**Exercise:**
Copy out the listing that follows exactly, dropping every picture.

**Raw data:**
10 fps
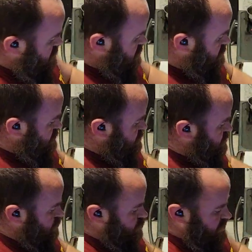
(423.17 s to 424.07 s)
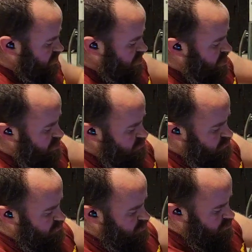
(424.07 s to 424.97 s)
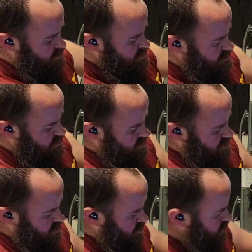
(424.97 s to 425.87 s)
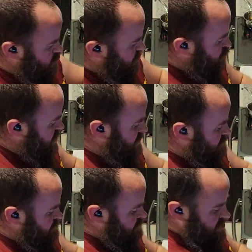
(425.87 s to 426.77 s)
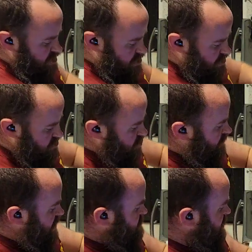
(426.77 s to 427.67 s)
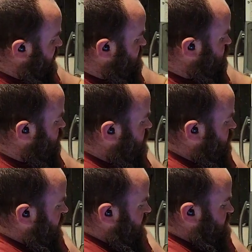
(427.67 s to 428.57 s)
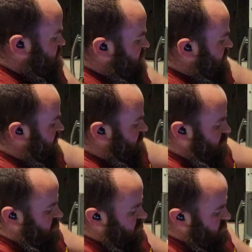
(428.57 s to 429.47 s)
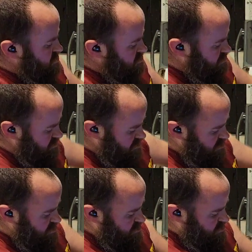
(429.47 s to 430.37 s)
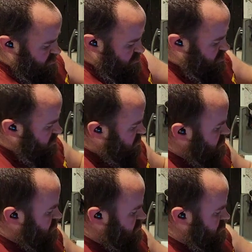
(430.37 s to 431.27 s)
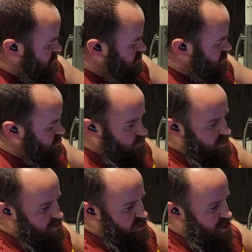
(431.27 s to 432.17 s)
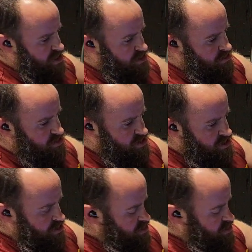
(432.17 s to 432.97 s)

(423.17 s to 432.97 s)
So we'll just do a quick cut or a quick break. These are about 10 to 12 wings. It's like $8. Nothing too intense.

**Expected answer:**
10 fps
(423.17 s to 424.07 s)
(424.07 s to 424.97 s)
(424.97 s to 425.87 s)
(425.87 s to 426.77 s)
(426.77 s to 427.67 s)
(427.67 s to 428.57 s)
(428.57 s to 429.47 s)
(429.47 s to 430.37 s)
(430.37 s to 431.27 s)
(431.27 s to 432.17 s)
(432.17 s to 432.97 s)

(423.17 s to 432.97 s)
So we'll just do a quick cut or a quick break. These are about 10 to 12 wings. It's like $8. Nothing too intense.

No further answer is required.